Slide 29. Key points, hopefully, will see that we are an industry leader in production growth, cost-efficiency and reserved replacement. Our production increased 18%. We predict our production will be able to grow 15 to 20% through our guidance period. Our cost appears to be some of the industry's lowest and we will provide on our next call much more direct comparisons of our performance versus the industry. Our reserves did increase 13% and reserve replacement rate was 277%. So our strategy remains to be on top of our -- and rapidly develop our premier inventory. Stay on top of industry cost.
We have not seen significant cost increase over the projections we've put in to our plan for 2006. There is cost pressure, however, so what we're looking at is, we believe we put the right numbers in there. We believe the numbers will be able to withstand the cost pressures but as we move through the next three months, we will have to understand if our cost would have to go up at all.
Drilling rates are up slightly while our completion costs are basically locked in. So we don't see any completion costs in the major part of our portfolio. So we don't see a tremendous pressure on our completion side. Drilling rates are probably up about 2 to 5%.
Overall, we don't believe at this point we need to do anything to our ranges for increased costs but we will keep you posted. We're doing everything we can to diligently manage our costs and we think we've done a great job if you look at our record on how we are doing that.
We're also looking for new opportunities to start contributing and that is mostly in Highlands. As you know we have about 100 -- as I mentioned 140 Bcf of reserves booked in the Highlands now. We look for more of that to happen as we continue our drilling program this year. And we've describe four new opportunities that we will start to develop late this year and 2007 and we hope to be able to talk more about those to you as we develop them.
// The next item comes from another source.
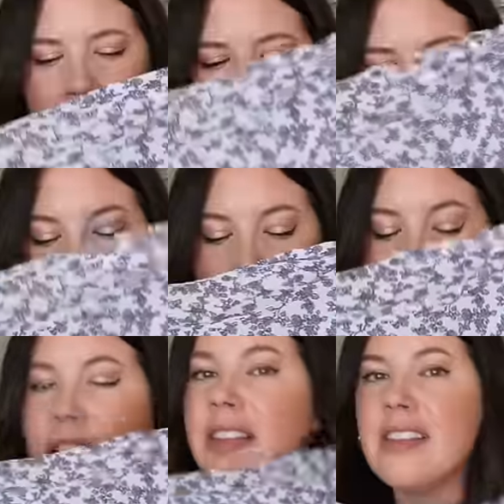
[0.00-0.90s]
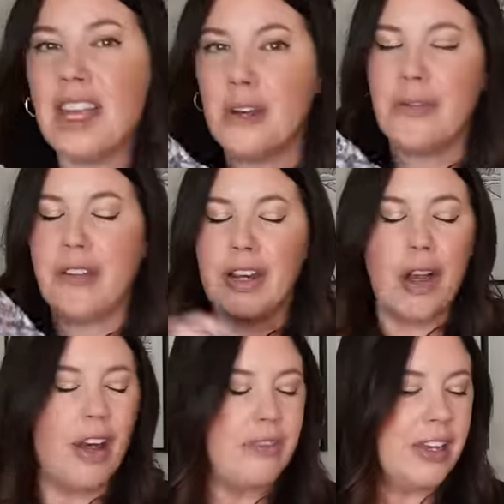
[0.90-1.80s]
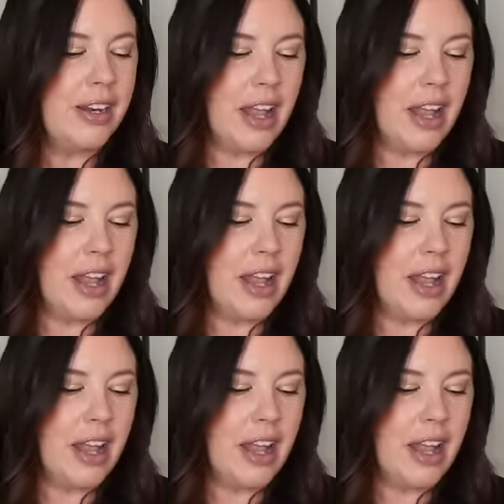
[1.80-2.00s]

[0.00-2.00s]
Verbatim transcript: Uh, but something like this I don't find often,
Finally, I would once again thank our workforce for a tremendous amount of work, a great effort during the year and looking forward to their outstanding achievements for 2006.
I'll now turn it over to Alan.
Alan Armstrong - SVP
Thanks, Ralph, and good morning. Let's go ahead and turn to slide 31 here.
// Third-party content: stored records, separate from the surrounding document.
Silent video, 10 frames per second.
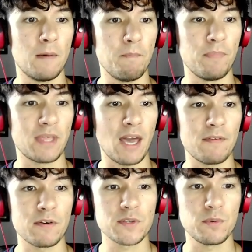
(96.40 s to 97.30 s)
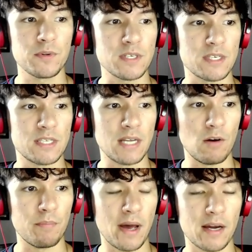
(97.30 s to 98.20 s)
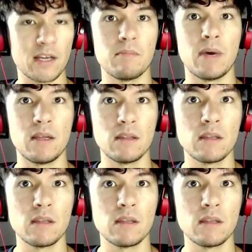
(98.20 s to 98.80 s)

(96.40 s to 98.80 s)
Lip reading: Cavern of Souls is now back in the main.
We're very happy with our 2005 recurring performance within midstream. Especially when you consider the 40% decline in Mont Belvieu frac spreads, three major hurricanes and asset sales that were in excess for our expansion capital placement service during this period. The 471 million was nearly $80 million above the midpoint of the arrangement provided this time last year and near the top of the range we provided in November.
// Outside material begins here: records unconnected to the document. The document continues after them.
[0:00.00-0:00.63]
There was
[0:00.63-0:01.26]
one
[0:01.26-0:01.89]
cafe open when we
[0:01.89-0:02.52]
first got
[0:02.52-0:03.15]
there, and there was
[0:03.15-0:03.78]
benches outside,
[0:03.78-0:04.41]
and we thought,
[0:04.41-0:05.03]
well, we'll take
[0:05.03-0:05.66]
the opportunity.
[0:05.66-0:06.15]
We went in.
So needless to say, we are very pleased to repeat a record year with continued steady returns and strong cash flows from this business.
Year to year story even though it looks pretty simple here, 471 versus 471, actually consisted of about $20 million lower NGL profits that were offset by higher fee-based revenues. You compare that 40% decline in Mont Belvieu frac spreads that I mentioned earlier, you have to realize the benefit that we enjoy by having the geographic diversity of our Western production offsetting what would represent the Mont Belvieu frac spread which is typically just the Gulf Coast frac spreads but is the industry norm.
So we're pretty excited to have been able to overcome that.
Also during the period, that $20 million lower was offset by higher fee-based revenues as we've indicated to you in the past we were headed towards so strategy continuing to deliver.
In the fourth quarter of '05, we delivered $112 million. This was another good quarter but was $39 million lower than the year-ago blowout of $151 million. And really speak to this, have to realize our NGL profits were reduced by about $51 million, quarter to quarter. And we were able to offset this with lower O&M and some higher fee-based revenues.
So all in all, very pleased with the year and very pleased with the way we performed in the fourth quarter to overcome what was some pretty good pressure on frac spreads.
Moving on to slide 33. Fourth quarter and 2005 highlights. A few points to make on this slide. First, you can see that we had much less volatility in recurring profitability from quarter to quarter in '05 there in the gold than we had in '04. And in fact the fourth quarter was just under the average for the last two years. So some very repeatable performance particularly when you consider the amount of external issues we had like the three major hurricanes that we took on.
Also we made great strides in positioning midstream for growth in the coming years as we established WPZ, which currently enjoys the lowest yield in its sector. We embarked on the construction of several significant expansions in our core growth basins and those are listed here particularly around Opal and in the deepwater. And we embarked on the construction of several significant expansions in our core growth basins.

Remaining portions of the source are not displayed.